The difference between the casual impression and the intensified image is about as great as that separating the average business letter from a poem. If you choose your subject selectively – intuitively – the camera can write poetry. Harry Callahan
One of the most influential photographers in post-war America, Harry Callahan was intuitive and introverted in his work. Callahan was a self-taught photographer and worked in the General Motors Photographic Laboratories to make a living whilst he worked on his photographic projects. In 1946 he met Lázló Maholy-Nagy who asked him to join the faculty of the New Bauhaus (later known as the Institute of Design) in Chicago and in 1947 he had the first of many solo exhibitions. His work would be exhibited in 38 exhibitions at the Museum of Modern Art, New York, from 1956 to 1997, including a retrospective exhibition curated by John Szarkowski in 1976.
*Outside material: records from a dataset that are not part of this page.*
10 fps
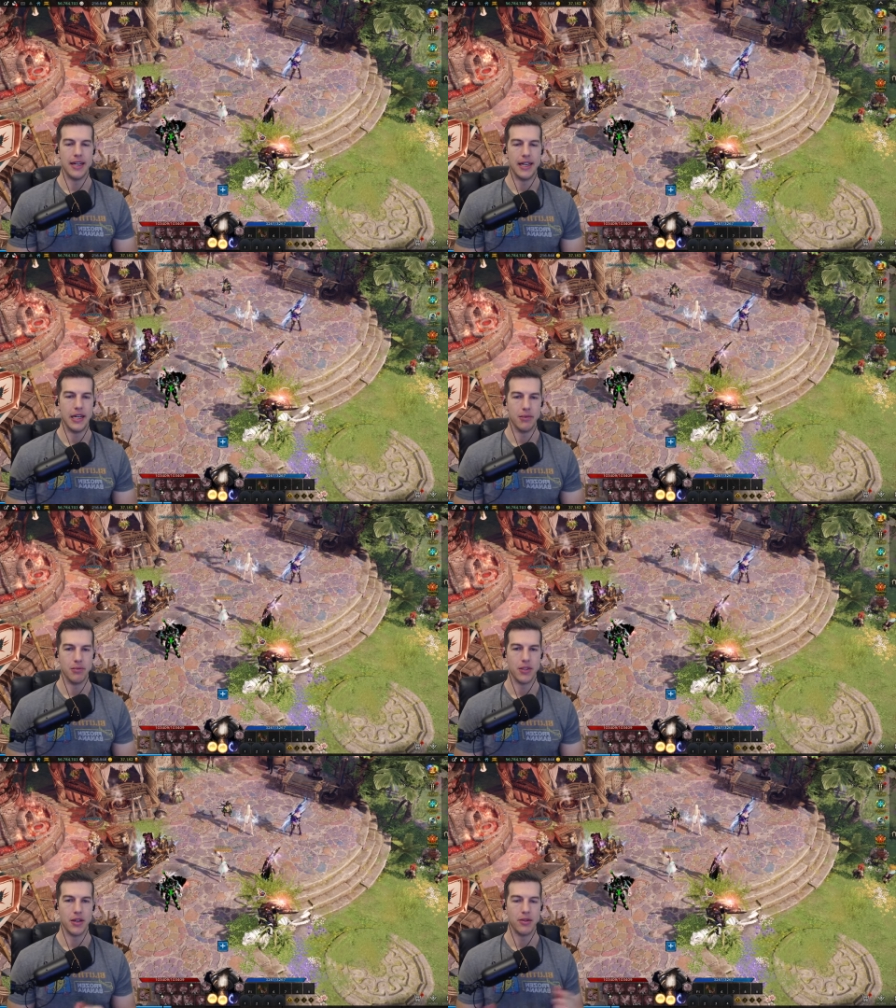
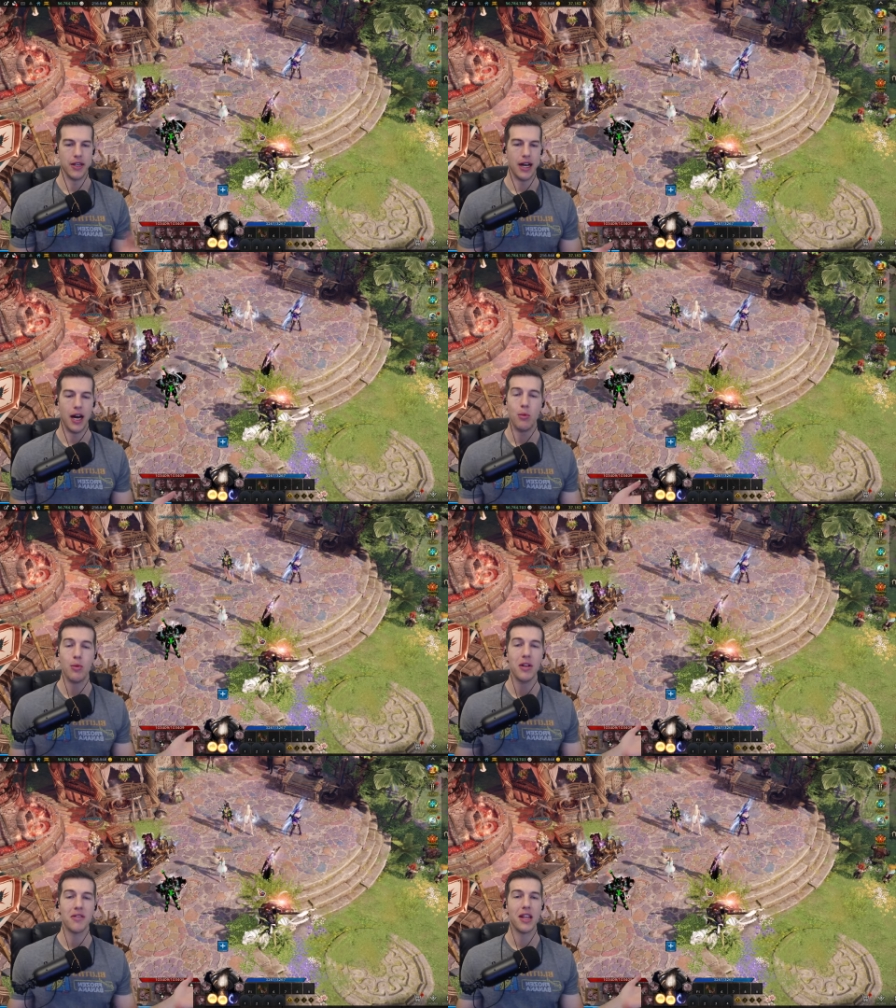Um, so yeah, I
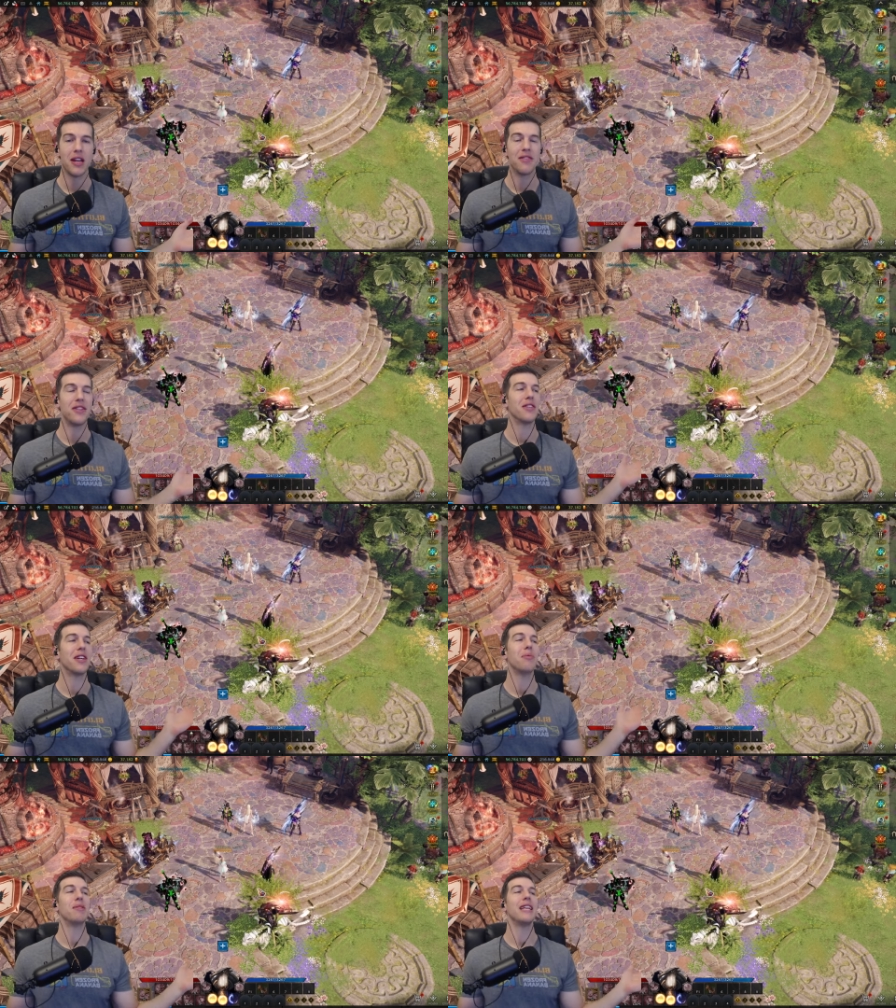would have loved to
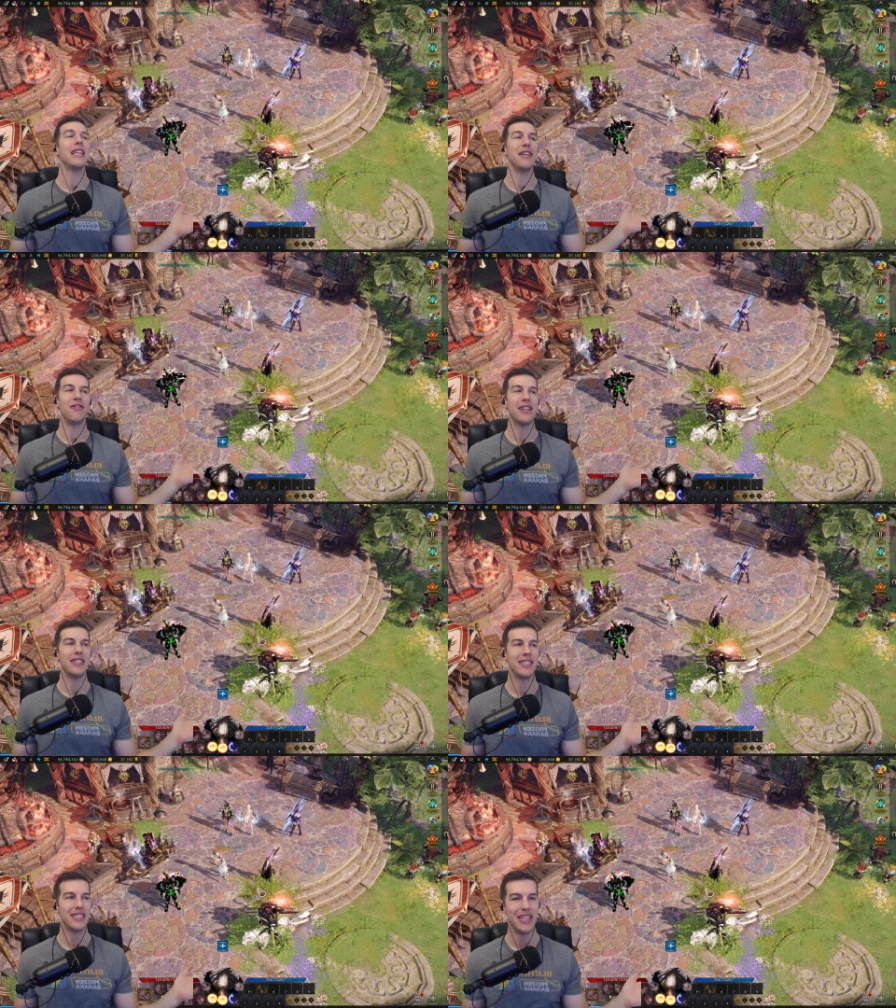completely
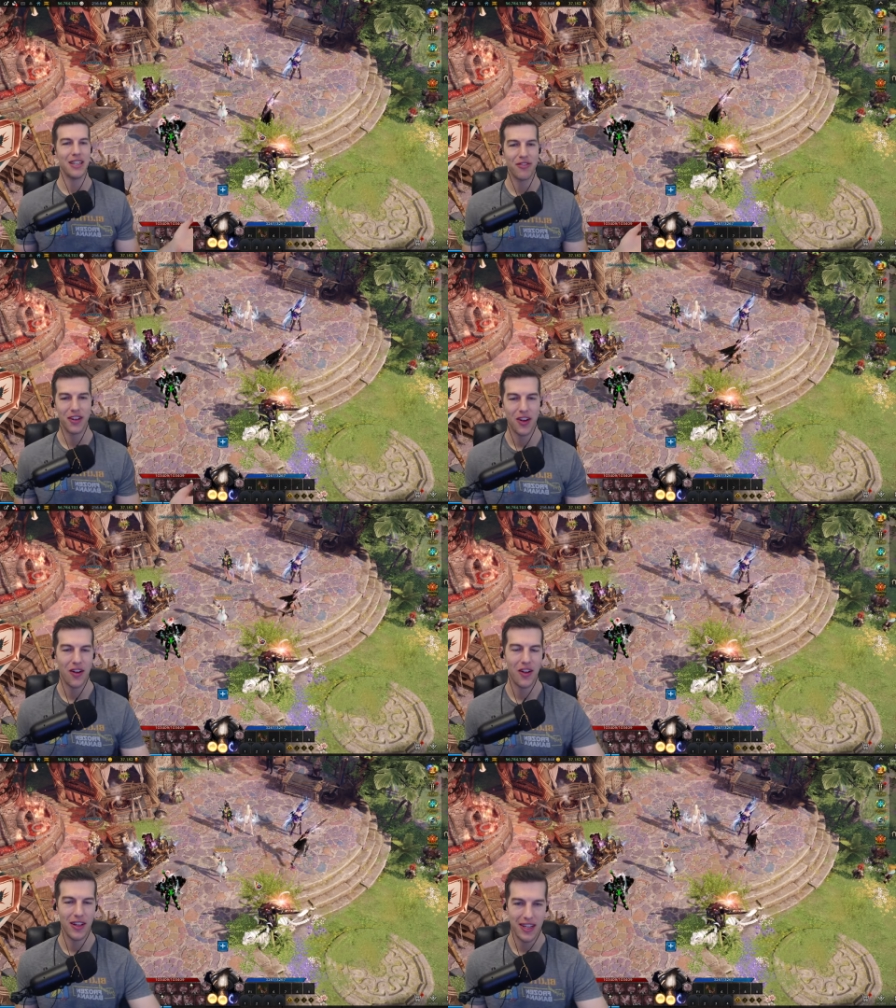finish this thing for
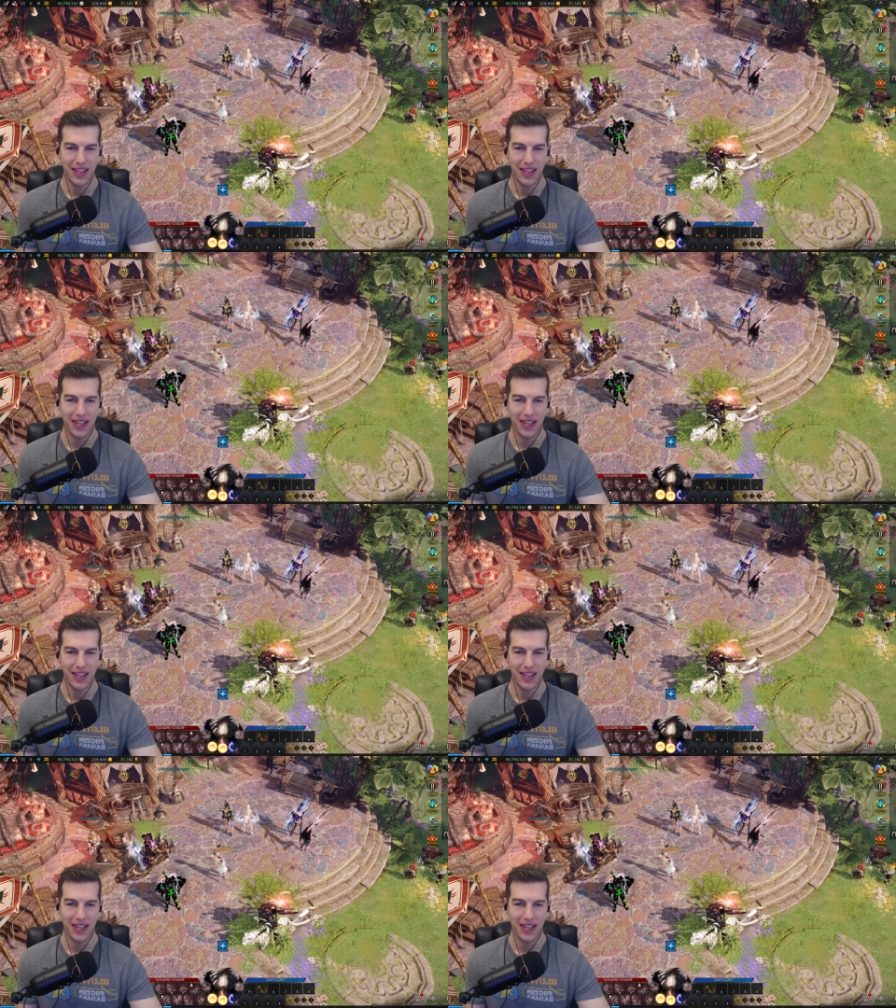y'all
Every morning Callahan would go out and take photographs before returning home to make proof prints in the afternoon. He photographed the natural landscape throughout his career and spent as much time as possible outside. This photograph shows trees in a snowy landscape along Lake Shore Drive in Chicago with the water in the background shrouded in mist. It is exemplary of Callahan’s exploratory use of line and contrast. All the details of the bark and snow were visible in Callahan’s negative but he purposefully printed with high contrast to emphasise the graphic simplicity of the scene. The solid blackness of the trunks contrasts the delicate tracery of the branches. After he heard him lecturing at the Detroit Photo Guild, Callahan became highly influenced by Ansel Adams, saying that he ‘set [him] free’. Noting Adams’ technical specifications, Callahan aimed to print with a similarly rich contrast as the revered landscape photographer. ‘If you print with contrast,’ he said, ‘you begin to see differently; you begin to look at different things to photograph.’ Callahan also took on the influence of Adam’s intimate, thoughtful nature studies and sought solace in the textures and patterns of the natural world.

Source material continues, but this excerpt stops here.